» What needs to be done: Would you return the listing exactly as written, apart from its pictures?

-------- Data shown --------

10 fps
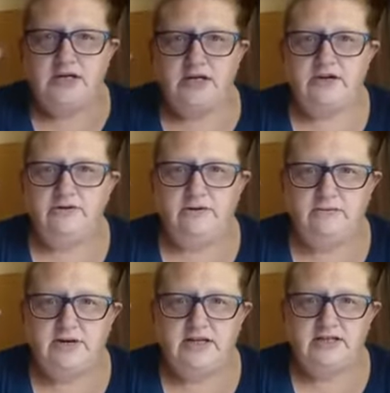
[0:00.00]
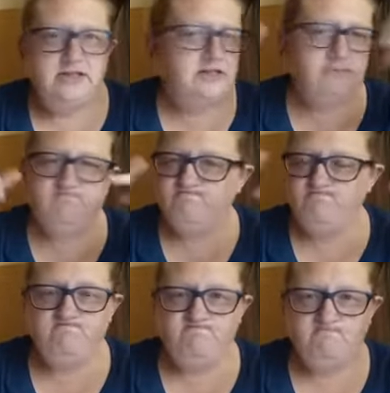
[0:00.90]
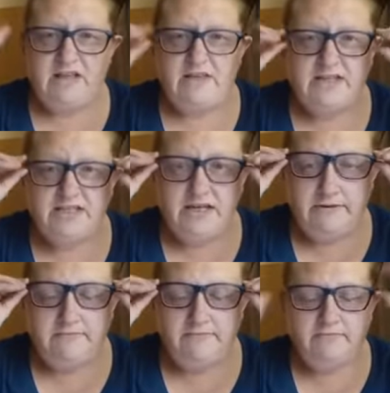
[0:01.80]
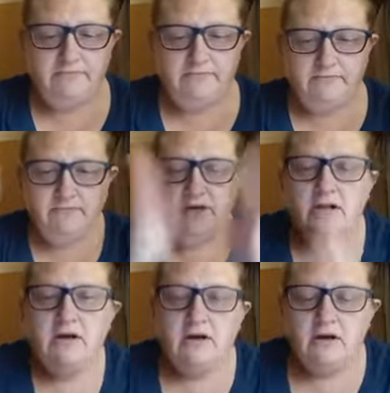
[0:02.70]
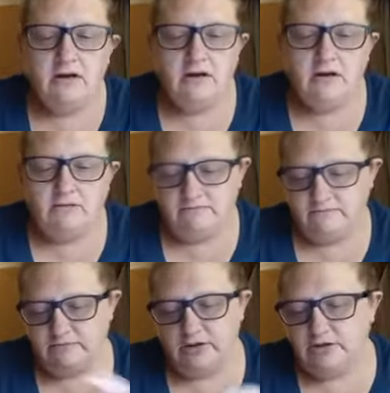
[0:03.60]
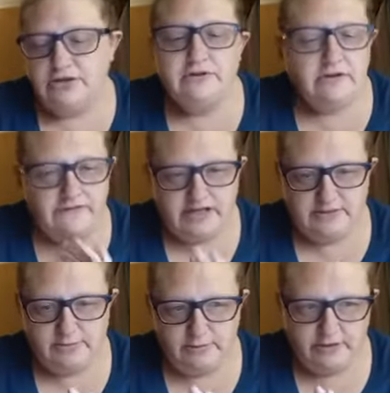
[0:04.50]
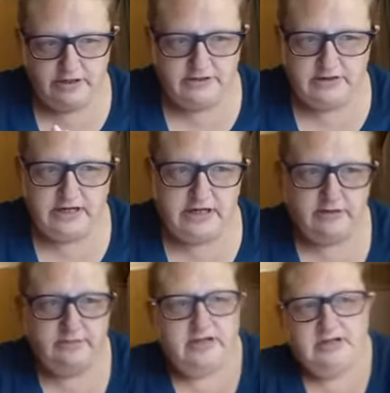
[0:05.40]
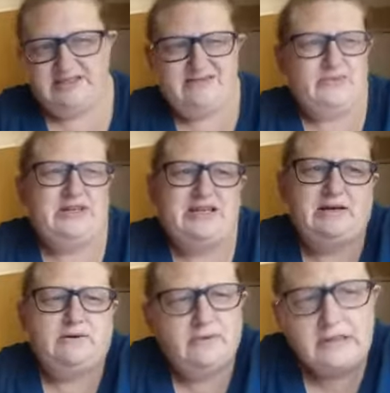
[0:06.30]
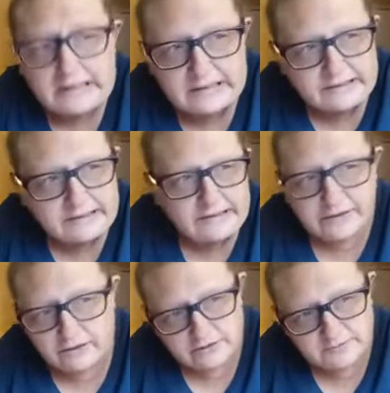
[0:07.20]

I do the rest. That's it. Um, only doing Facebook parties right now because we can't really get together.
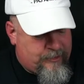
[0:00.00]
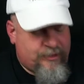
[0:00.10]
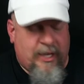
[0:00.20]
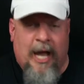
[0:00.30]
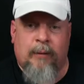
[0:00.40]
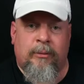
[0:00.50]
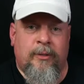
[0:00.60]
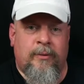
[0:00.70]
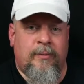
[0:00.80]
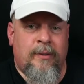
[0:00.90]
sky
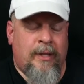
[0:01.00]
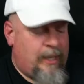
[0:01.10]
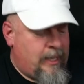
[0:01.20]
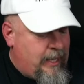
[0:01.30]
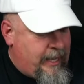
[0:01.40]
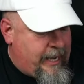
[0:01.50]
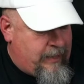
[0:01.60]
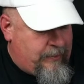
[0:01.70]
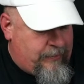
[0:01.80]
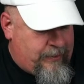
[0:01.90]
blue,
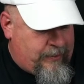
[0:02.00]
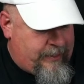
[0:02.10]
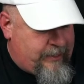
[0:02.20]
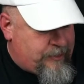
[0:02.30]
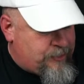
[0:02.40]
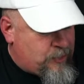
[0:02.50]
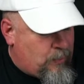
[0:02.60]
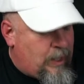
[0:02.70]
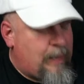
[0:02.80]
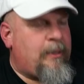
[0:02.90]
and there is
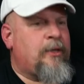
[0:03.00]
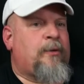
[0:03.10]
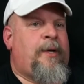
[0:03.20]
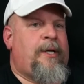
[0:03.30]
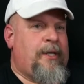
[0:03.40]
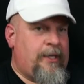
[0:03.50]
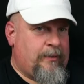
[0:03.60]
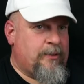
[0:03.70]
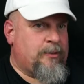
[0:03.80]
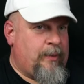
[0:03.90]
quite a bit of green in
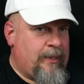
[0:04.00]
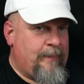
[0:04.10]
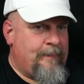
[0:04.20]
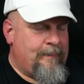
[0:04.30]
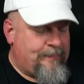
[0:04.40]
here as well.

--------

» Result below:
10 fps
[0:00.00]
[0:00.90]
[0:01.80]
[0:02.70]
[0:03.60]
[0:04.50]
[0:05.40]
[0:06.30]
[0:07.20]

I do the rest. That's it. Um, only doing Facebook parties right now because we can't really get together.
[0:00.00]
[0:00.10]
[0:00.20]
[0:00.30]
[0:00.40]
[0:00.50]
[0:00.60]
[0:00.70]
[0:00.80]
[0:00.90]
sky
[0:01.00]
[0:01.10]
[0:01.20]
[0:01.30]
[0:01.40]
[0:01.50]
[0:01.60]
[0:01.70]
[0:01.80]
[0:01.90]
blue,
[0:02.00]
[0:02.10]
[0:02.20]
[0:02.30]
[0:02.40]
[0:02.50]
[0:02.60]
[0:02.70]
[0:02.80]
[0:02.90]
and there is
[0:03.00]
[0:03.10]
[0:03.20]
[0:03.30]
[0:03.40]
[0:03.50]
[0:03.60]
[0:03.70]
[0:03.80]
[0:03.90]
quite a bit of green in
[0:04.00]
[0:04.10]
[0:04.20]
[0:04.30]
[0:04.40]
here as well.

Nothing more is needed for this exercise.